A three-step batch-type indium recovery method was developed to prove feasibility of recovering indium powders from highly acidic dilute indium chloride solution prepared by dissolving indium tin oxide (ITO) electrodes of waste liquid crystal display (LCD) panels in concentrated hydrochloric acid (HCl) solutions. More specifically, a batch-type three-step indium recovery by cementation and subsequent electro co-deposition process was designed and performed and its individual experimental parameters were varied to get insights in the engineering feasibility of validation experiments. Significant proportion of copper and tin was removed by cementation with cobalt powder. Residual copper and tin ions were further removed by primary electro co-deposition directly from the highly acidic etching waste solution recovered from cementation process. Synergistic effect of cobalt electro co-position on indium electro-reduction was observed during secondary electro co-deposition, which warrants additional electro-refining process for selective removal of indium from cobalt-indium metal mixture and its purification. Ionic and metallic species thus obtained from the validation experiments were further characterized using various analytical tools such as inductively coupled plasma/atomic emission spectroscopy (ICP/AES), X-ray diffraction (XRD), scanning electron microscope-energy dispersive X-ray spectroscopy (SEM-EDS), and X-ray fluorescence (XRF).

Kurzfassung

Es wurde eine dreistufige Indiumbatchgewinnungsmethode entwickelt, um die Möglichkeit der Gewinnung von Indiumpulvern aus hochgradig sauren verdünnten Chloridlösungen zu prüfen, die durch das Auflösen von Indium-Zinnoxid-Elektroden aus Flüssigkristalldisplays (Liquid Crystal Displays (LCD)) in konzentrierter Salzsäure hergestellt wurden. Die dreistufige Indiumbatchgewinnung durch Zementation und nachfolgendem elektrochemischen Mitablagerungsprozess wurde spezifisch so designed und angewendet sowie dessen individuelle experimentelle Parameter so variiert, um Einblicke in die technische Machbarkeit der Versuchsexperimente zu bekommen. Hierzu wurden signifikante Anteile von Kupfern und Zinn mittels Zementation durch Kobaltpulver entfernt. Die restlichen Kupfer- und Zinnionen wurden anschließend mittels primärer elektrochemischer Mitablagerung direkt aus der stark sauren Ätzabfalllösung aus dem Zementationsprozess entfernt. Es wurde ein synergistischer Effekt der Kobalt-Elektromitablagerung auf die elektrochemische Indiumreduktion während der sekundären elektrochemischer Mitablagerung beobachtet, der einen zusätzlichen elektrochemischen Affinierungsprozess für die selektive Entfernung von Indium aus einer Kobalt-Indium-Mischung und seine Reininung garantiert. Die so aus den Validierungsexperimenten gewonnenen ionischen und metallischen Anteile wurden anschließend mittels verschiedener analytischer Methoden charakterisiert, wie zum Beispiel induktiv gekoppelte plasma/atomare Emmissionsspektroskopie (ICP-AES), Röntgendiffraktometrie (XRD), rasterelektronenmikroskopische energiedispersive Röntgenspektroskopie (SEM-EDS) und Röntgenfluoreszenz (XRF).
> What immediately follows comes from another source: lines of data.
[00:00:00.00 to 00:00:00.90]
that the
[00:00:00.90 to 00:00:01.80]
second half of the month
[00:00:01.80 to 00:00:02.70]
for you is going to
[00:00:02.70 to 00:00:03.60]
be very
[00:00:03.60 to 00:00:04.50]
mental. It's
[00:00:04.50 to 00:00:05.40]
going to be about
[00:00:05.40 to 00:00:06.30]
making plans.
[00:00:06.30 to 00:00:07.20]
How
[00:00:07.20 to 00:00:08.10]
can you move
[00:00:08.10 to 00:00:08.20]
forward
** Correspondence Address, Dr. Sungkyu Lee, Advanced Materials & Processing Center, Institute for Advanced Engineering (IAE), 633-2 Goan-ri, Baegam-myeon, Cheoin-gu, Yongin-si, Gyeonggi-do, 449-863, Korea, E-mail:
*

Work leading to this manuscript was conducted at Institute for Advanced Engineering, Korea (IAE) and all of the legal claims for the research belong to the IAE.

Myung-hwan Hong, born 1986, received his BS and MS both in Materials Science and Engineering from Korea Advanced Institute of Science and Technology, Daejeon, Korea and Hanyang University, Seoul, Korea in 2010 and 2012, respectively. He is currently working as researcher at the Advanced Materials and Processing Center, Institute for Advanced Engineering, Yongin-si, Gyeonggi-do, Korea.
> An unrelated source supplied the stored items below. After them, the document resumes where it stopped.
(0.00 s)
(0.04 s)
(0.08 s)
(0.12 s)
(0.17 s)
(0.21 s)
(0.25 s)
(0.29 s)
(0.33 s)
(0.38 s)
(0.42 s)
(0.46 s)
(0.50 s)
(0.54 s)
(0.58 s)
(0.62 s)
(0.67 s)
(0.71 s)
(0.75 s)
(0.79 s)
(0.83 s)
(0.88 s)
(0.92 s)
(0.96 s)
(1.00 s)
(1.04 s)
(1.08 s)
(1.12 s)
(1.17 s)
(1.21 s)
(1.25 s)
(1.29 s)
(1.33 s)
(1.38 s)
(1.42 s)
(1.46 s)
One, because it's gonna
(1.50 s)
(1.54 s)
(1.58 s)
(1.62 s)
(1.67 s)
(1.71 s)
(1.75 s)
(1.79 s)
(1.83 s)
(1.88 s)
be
Sungkyu Lee, born 1959, received his BS from Hanyang University of Seoul, Korea, in 1982. He graduated as MS and PhD in Materials Science and Engineering at the University of Minnesota, USA, in 1991 and 1994, respectively. Now he is working as principal engineer at the Advanced Materials and Processing Center, Institute for Advanced Engineering, Yongin-si, Gyeonggi-do, Korea.
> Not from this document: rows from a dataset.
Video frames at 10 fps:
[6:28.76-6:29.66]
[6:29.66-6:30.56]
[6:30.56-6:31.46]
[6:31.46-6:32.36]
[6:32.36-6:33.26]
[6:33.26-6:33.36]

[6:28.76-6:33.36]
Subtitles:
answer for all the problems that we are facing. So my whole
Soo-Young Lee, born 1979, received his BS and MS from School of Energy, Materials & Chemical Engineering at Korea University of Technology & Education, Cheonan-si, Korea and in Materials Science and Engineering at Yonsei University, Seoul, Korea, in 2003 and 2011, respectively. Now he is working as senior researcher at the Advanced Materials and Processing Center, Institute for Advanced Engineering, Yongin-si, Gyeonggi-do, Korea.

Sung-Su Cho, born 1973, received his BS from Kyonggi University, Suwon, Korea, in 2005. He graduated as MS in Energy Systems Research at the Ajou University, Suwon, Korea, in 2007. Now he is working as principal engineer at the Advanced Materials and Processing Center, Institute for Advanced Engineering, Yongin-si, Gyeonggi-do, Korea. Besides, he is currently under PhD program at the Energy System Division, Ajou University, Suwon-si, Korea.

Hyun Seon Hong, born 1968, received his BS, MS, and PhD in Materials Engineering from Hanyang University of Seoul, Korea, in 1991, 1994, and 1998, respectively. Now he is working as center leader of the Advanced Materials and Processing Center, Institute for Advanced Engineering, Yongin-si, Gyeonggi-do, Korea.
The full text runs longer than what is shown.